From first line to last, print the records exactly, but leave out the pictures.

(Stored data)
------------------------------------------------------------
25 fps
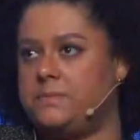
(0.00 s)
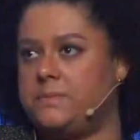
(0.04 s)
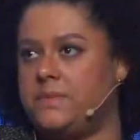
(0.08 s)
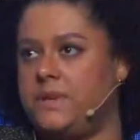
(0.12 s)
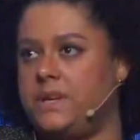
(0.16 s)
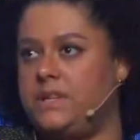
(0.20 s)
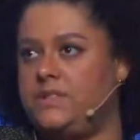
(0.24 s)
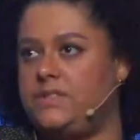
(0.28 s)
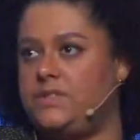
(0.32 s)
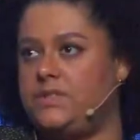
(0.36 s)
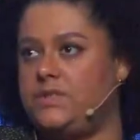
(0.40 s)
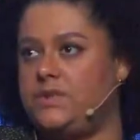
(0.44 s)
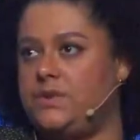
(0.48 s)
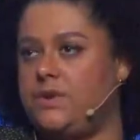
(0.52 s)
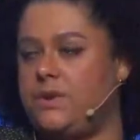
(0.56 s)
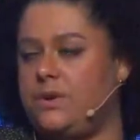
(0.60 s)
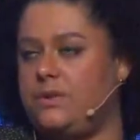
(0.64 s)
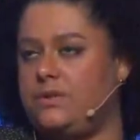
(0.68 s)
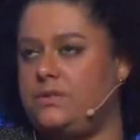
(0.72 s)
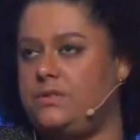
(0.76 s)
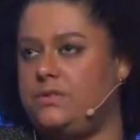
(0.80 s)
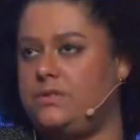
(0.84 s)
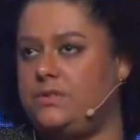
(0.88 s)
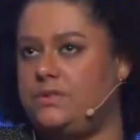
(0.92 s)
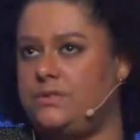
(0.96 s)
it's
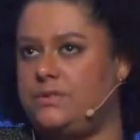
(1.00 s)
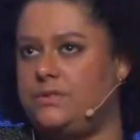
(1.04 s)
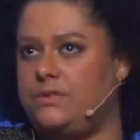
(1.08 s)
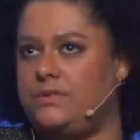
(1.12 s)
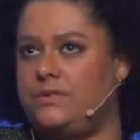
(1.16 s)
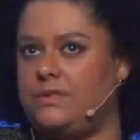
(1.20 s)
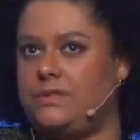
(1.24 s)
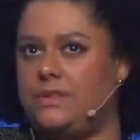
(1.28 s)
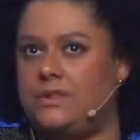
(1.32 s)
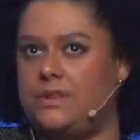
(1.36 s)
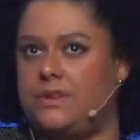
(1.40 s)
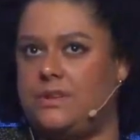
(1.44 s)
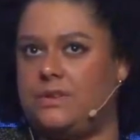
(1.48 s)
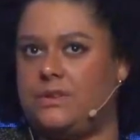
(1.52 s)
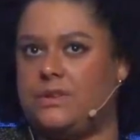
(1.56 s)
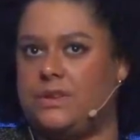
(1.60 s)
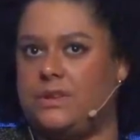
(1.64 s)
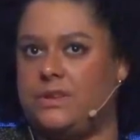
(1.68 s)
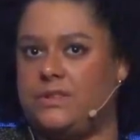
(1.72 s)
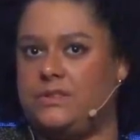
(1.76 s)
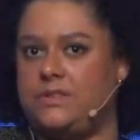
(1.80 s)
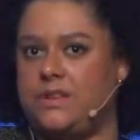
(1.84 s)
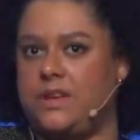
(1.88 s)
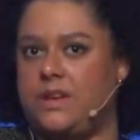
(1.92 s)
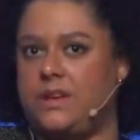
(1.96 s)
not, how
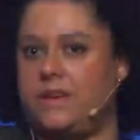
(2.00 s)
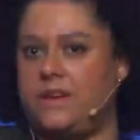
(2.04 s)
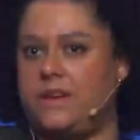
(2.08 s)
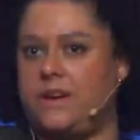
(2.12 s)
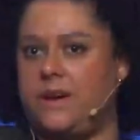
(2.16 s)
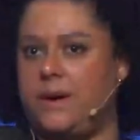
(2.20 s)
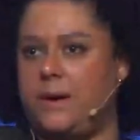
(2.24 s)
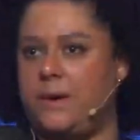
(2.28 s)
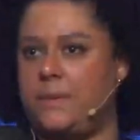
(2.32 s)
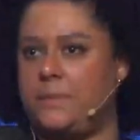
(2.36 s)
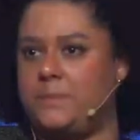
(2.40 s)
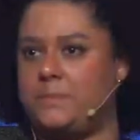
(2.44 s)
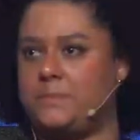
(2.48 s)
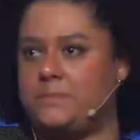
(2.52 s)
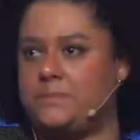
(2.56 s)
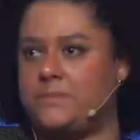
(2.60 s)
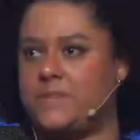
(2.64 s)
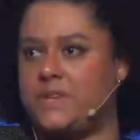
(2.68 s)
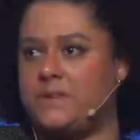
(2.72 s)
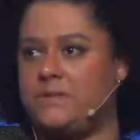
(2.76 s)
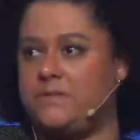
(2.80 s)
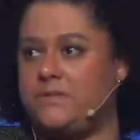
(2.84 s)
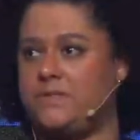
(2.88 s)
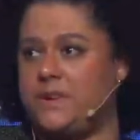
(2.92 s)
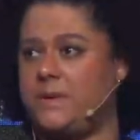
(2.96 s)
can I say,
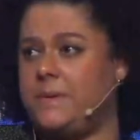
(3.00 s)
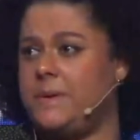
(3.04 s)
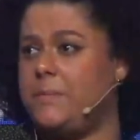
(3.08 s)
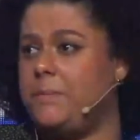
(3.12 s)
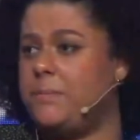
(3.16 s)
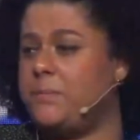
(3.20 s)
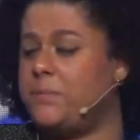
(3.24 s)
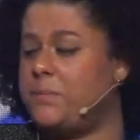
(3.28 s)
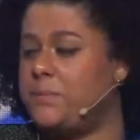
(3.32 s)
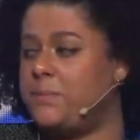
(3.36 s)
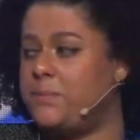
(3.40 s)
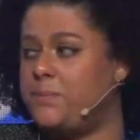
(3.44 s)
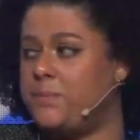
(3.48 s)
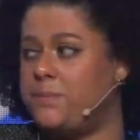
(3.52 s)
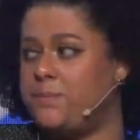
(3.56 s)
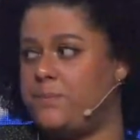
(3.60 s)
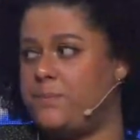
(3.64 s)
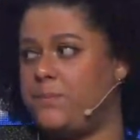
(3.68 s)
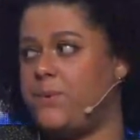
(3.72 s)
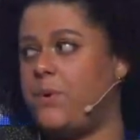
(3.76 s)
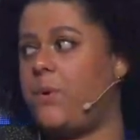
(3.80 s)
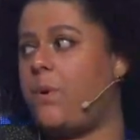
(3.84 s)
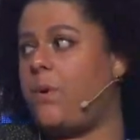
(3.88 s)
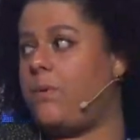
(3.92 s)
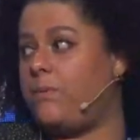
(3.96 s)
very
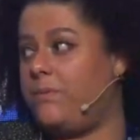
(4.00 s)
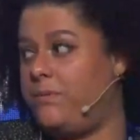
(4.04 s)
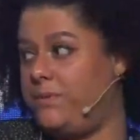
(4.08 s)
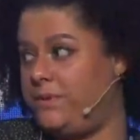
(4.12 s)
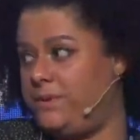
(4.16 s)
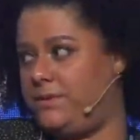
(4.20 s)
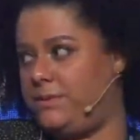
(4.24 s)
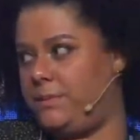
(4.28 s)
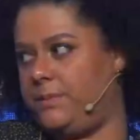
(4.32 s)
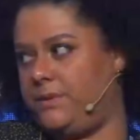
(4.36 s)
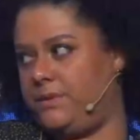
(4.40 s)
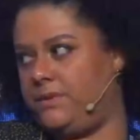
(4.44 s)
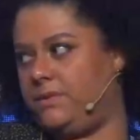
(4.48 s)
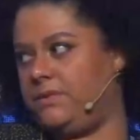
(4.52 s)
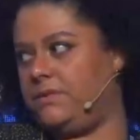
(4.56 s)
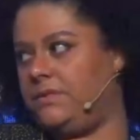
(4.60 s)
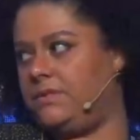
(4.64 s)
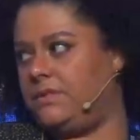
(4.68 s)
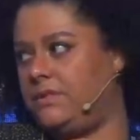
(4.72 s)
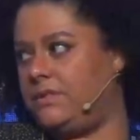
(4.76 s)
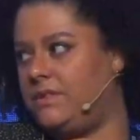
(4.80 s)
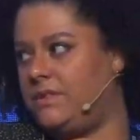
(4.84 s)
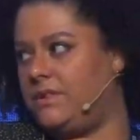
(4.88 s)
profitable.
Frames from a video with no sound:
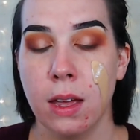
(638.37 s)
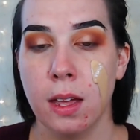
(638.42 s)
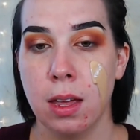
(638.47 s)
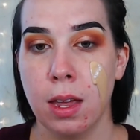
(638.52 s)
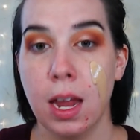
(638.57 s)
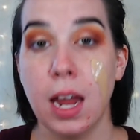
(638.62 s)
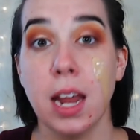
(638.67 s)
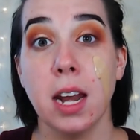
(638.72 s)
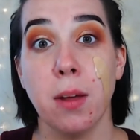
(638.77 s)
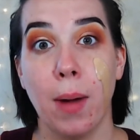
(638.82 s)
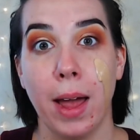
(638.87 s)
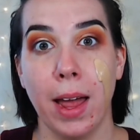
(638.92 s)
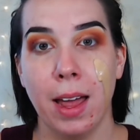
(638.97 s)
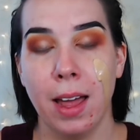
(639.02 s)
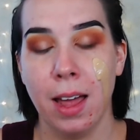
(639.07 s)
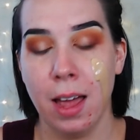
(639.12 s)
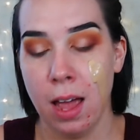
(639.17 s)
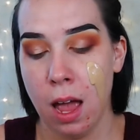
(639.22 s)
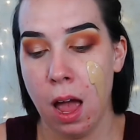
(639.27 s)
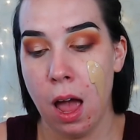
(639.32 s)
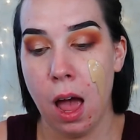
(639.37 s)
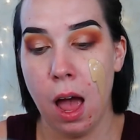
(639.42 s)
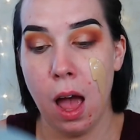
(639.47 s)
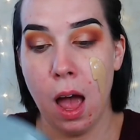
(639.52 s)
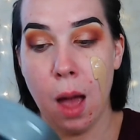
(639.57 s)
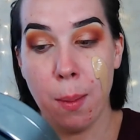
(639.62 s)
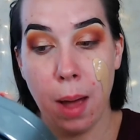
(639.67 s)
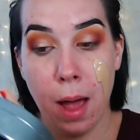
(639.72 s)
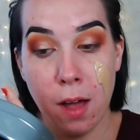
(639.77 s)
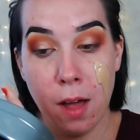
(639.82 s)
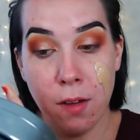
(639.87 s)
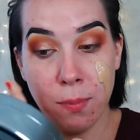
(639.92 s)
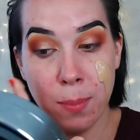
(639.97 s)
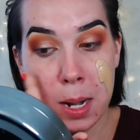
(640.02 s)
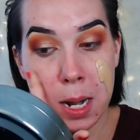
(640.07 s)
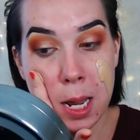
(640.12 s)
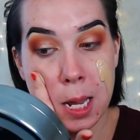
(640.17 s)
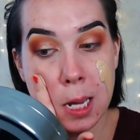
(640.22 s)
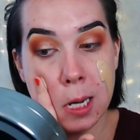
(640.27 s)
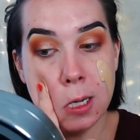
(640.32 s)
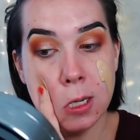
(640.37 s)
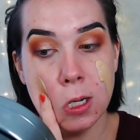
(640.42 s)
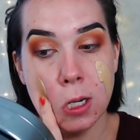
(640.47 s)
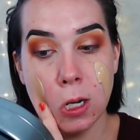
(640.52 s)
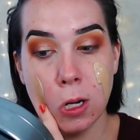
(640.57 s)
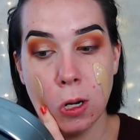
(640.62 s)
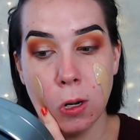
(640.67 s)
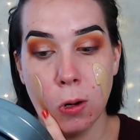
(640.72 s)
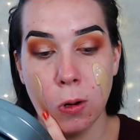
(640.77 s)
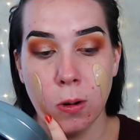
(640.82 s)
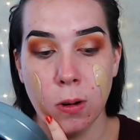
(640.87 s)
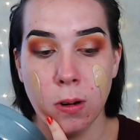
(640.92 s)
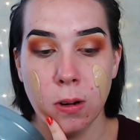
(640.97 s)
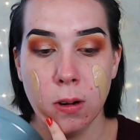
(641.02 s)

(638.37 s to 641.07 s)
Anyway, I've been into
------------------------------------------------------------
Response area:
25 fps
(0.00 s)
(0.04 s)
(0.08 s)
(0.12 s)
(0.16 s)
(0.20 s)
(0.24 s)
(0.28 s)
(0.32 s)
(0.36 s)
(0.40 s)
(0.44 s)
(0.48 s)
(0.52 s)
(0.56 s)
(0.60 s)
(0.64 s)
(0.68 s)
(0.72 s)
(0.76 s)
(0.80 s)
(0.84 s)
(0.88 s)
(0.92 s)
(0.96 s)
it's
(1.00 s)
(1.04 s)
(1.08 s)
(1.12 s)
(1.16 s)
(1.20 s)
(1.24 s)
(1.28 s)
(1.32 s)
(1.36 s)
(1.40 s)
(1.44 s)
(1.48 s)
(1.52 s)
(1.56 s)
(1.60 s)
(1.64 s)
(1.68 s)
(1.72 s)
(1.76 s)
(1.80 s)
(1.84 s)
(1.88 s)
(1.92 s)
(1.96 s)
not, how
(2.00 s)
(2.04 s)
(2.08 s)
(2.12 s)
(2.16 s)
(2.20 s)
(2.24 s)
(2.28 s)
(2.32 s)
(2.36 s)
(2.40 s)
(2.44 s)
(2.48 s)
(2.52 s)
(2.56 s)
(2.60 s)
(2.64 s)
(2.68 s)
(2.72 s)
(2.76 s)
(2.80 s)
(2.84 s)
(2.88 s)
(2.92 s)
(2.96 s)
can I say,
(3.00 s)
(3.04 s)
(3.08 s)
(3.12 s)
(3.16 s)
(3.20 s)
(3.24 s)
(3.28 s)
(3.32 s)
(3.36 s)
(3.40 s)
(3.44 s)
(3.48 s)
(3.52 s)
(3.56 s)
(3.60 s)
(3.64 s)
(3.68 s)
(3.72 s)
(3.76 s)
(3.80 s)
(3.84 s)
(3.88 s)
(3.92 s)
(3.96 s)
very
(4.00 s)
(4.04 s)
(4.08 s)
(4.12 s)
(4.16 s)
(4.20 s)
(4.24 s)
(4.28 s)
(4.32 s)
(4.36 s)
(4.40 s)
(4.44 s)
(4.48 s)
(4.52 s)
(4.56 s)
(4.60 s)
(4.64 s)
(4.68 s)
(4.72 s)
(4.76 s)
(4.80 s)
(4.84 s)
(4.88 s)
profitable.
Frames from a video with no sound:
(638.37 s)
(638.42 s)
(638.47 s)
(638.52 s)
(638.57 s)
(638.62 s)
(638.67 s)
(638.72 s)
(638.77 s)
(638.82 s)
(638.87 s)
(638.92 s)
(638.97 s)
(639.02 s)
(639.07 s)
(639.12 s)
(639.17 s)
(639.22 s)
(639.27 s)
(639.32 s)
(639.37 s)
(639.42 s)
(639.47 s)
(639.52 s)
(639.57 s)
(639.62 s)
(639.67 s)
(639.72 s)
(639.77 s)
(639.82 s)
(639.87 s)
(639.92 s)
(639.97 s)
(640.02 s)
(640.07 s)
(640.12 s)
(640.17 s)
(640.22 s)
(640.27 s)
(640.32 s)
(640.37 s)
(640.42 s)
(640.47 s)
(640.52 s)
(640.57 s)
(640.62 s)
(640.67 s)
(640.72 s)
(640.77 s)
(640.82 s)
(640.87 s)
(640.92 s)
(640.97 s)
(641.02 s)

(638.37 s to 641.07 s)
Anyway, I've been into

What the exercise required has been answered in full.